> **Required work**
Everything in the listing that follows should be reproduced exactly except the pictures.

> **Input data**
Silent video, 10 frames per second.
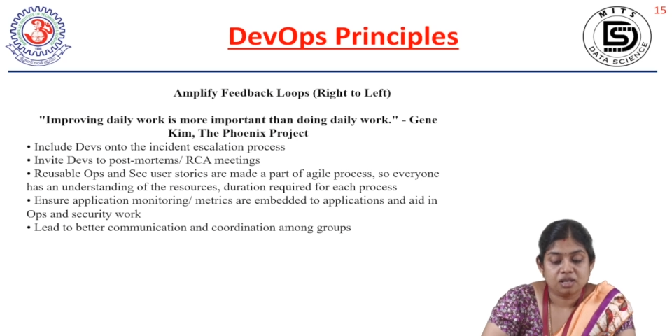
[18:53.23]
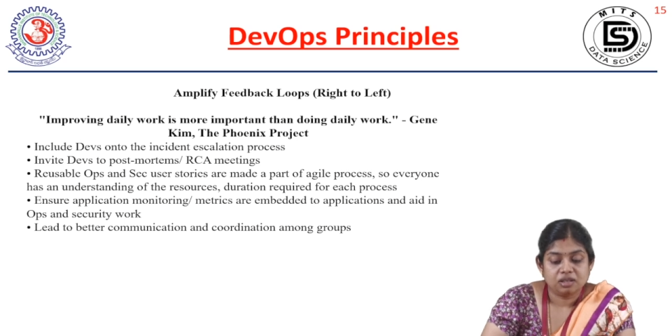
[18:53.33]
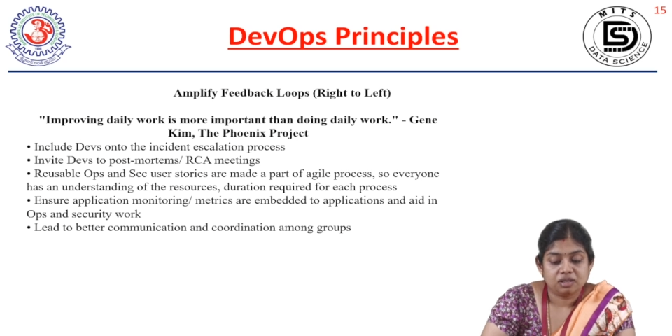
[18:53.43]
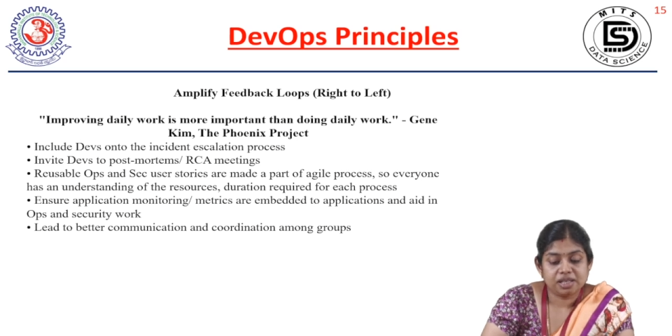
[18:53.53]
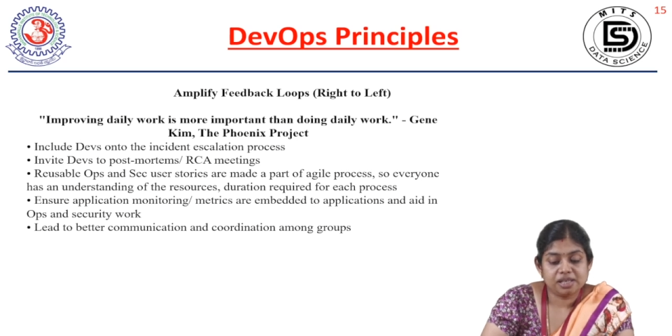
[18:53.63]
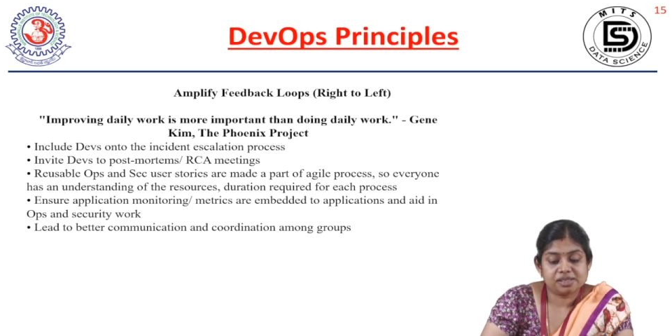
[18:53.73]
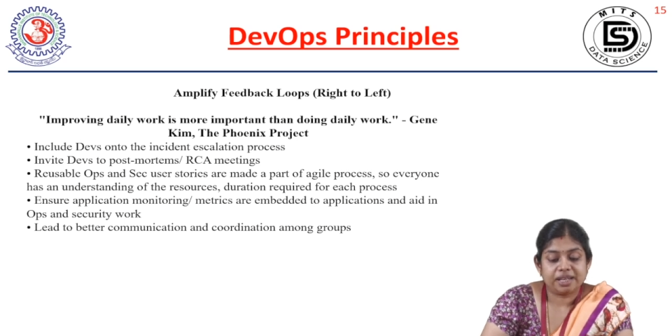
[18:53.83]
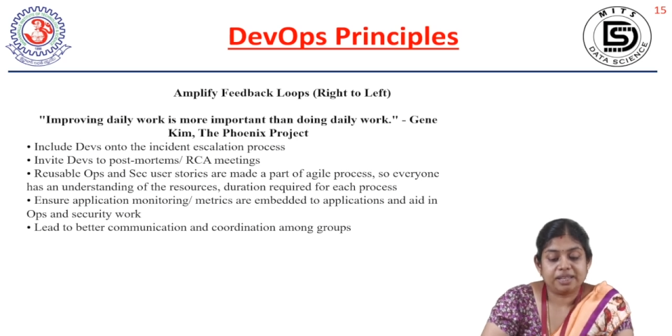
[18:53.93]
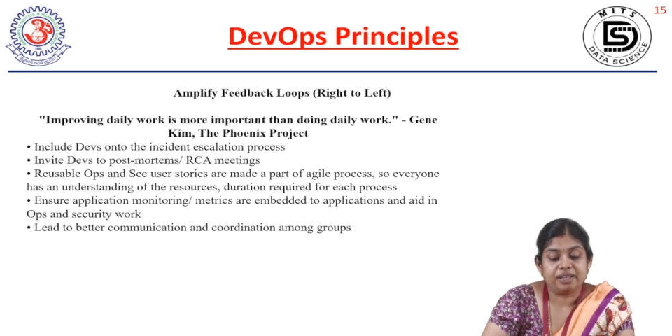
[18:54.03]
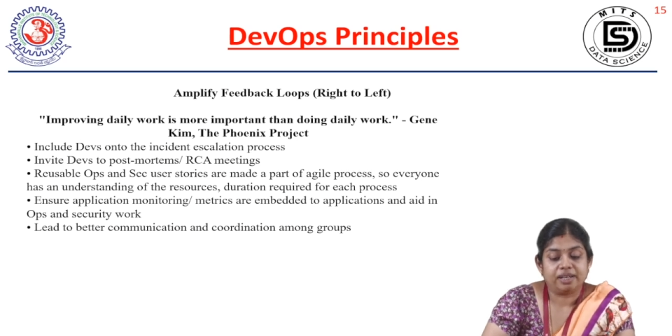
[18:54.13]
things
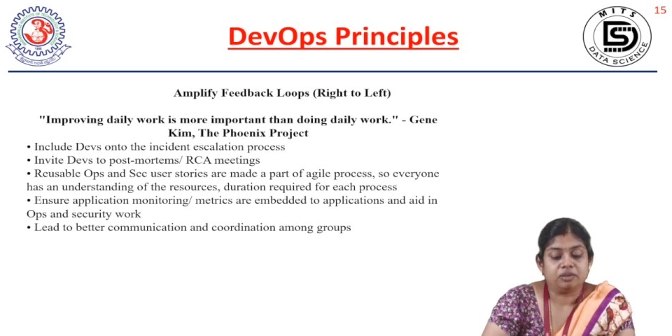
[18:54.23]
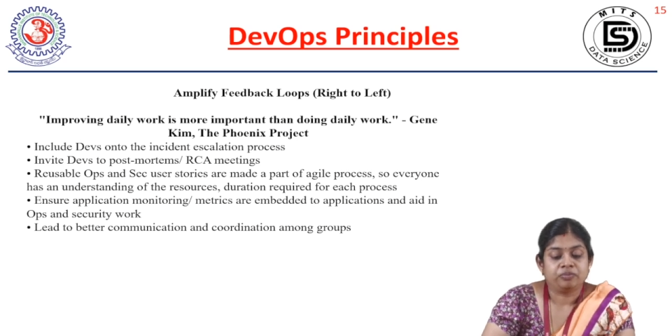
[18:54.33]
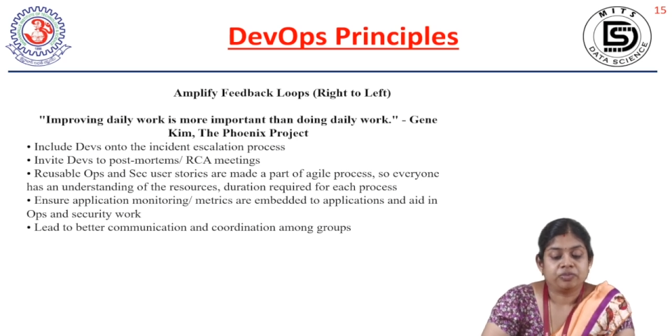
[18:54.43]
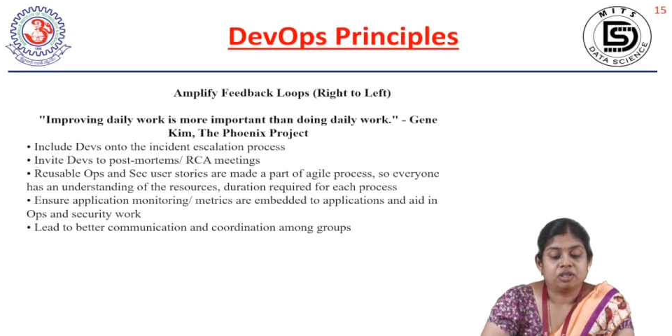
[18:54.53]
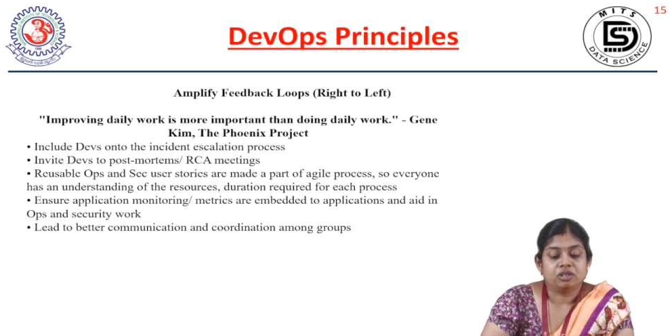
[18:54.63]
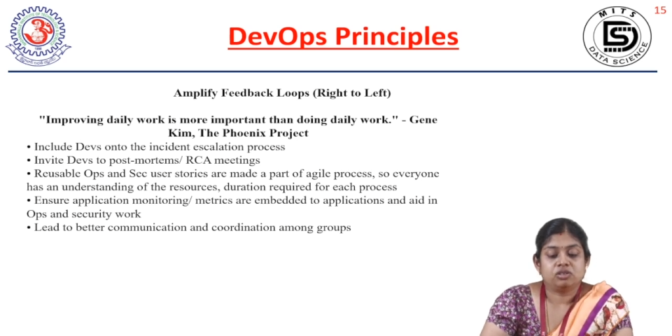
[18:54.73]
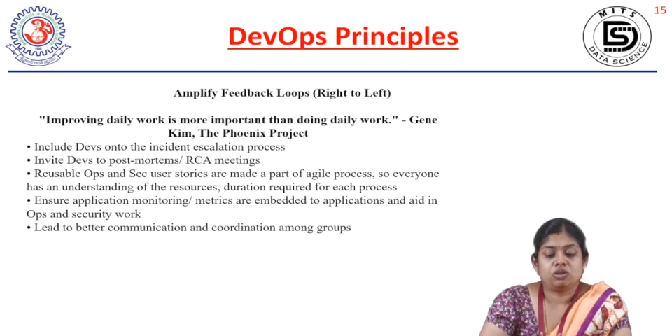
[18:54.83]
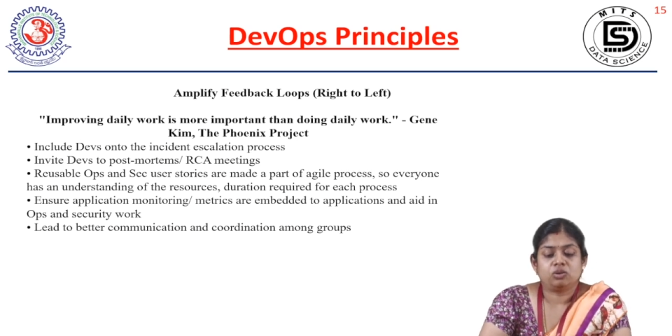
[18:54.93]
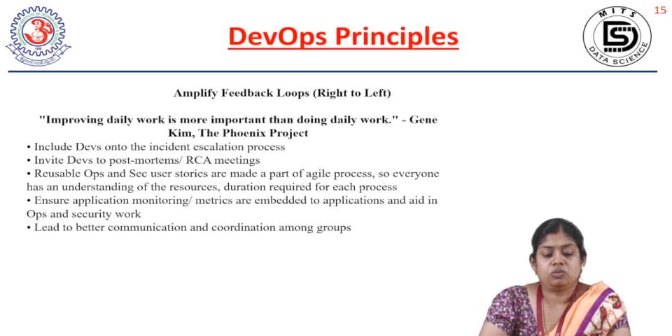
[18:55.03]
like that. So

> **Answer to the exercise**
Silent video, 10 frames per second.
[18:53.23]
[18:53.33]
[18:53.43]
[18:53.53]
[18:53.63]
[18:53.73]
[18:53.83]
[18:53.93]
[18:54.03]
[18:54.13]
things
[18:54.23]
[18:54.33]
[18:54.43]
[18:54.53]
[18:54.63]
[18:54.73]
[18:54.83]
[18:54.93]
[18:55.03]
like that. So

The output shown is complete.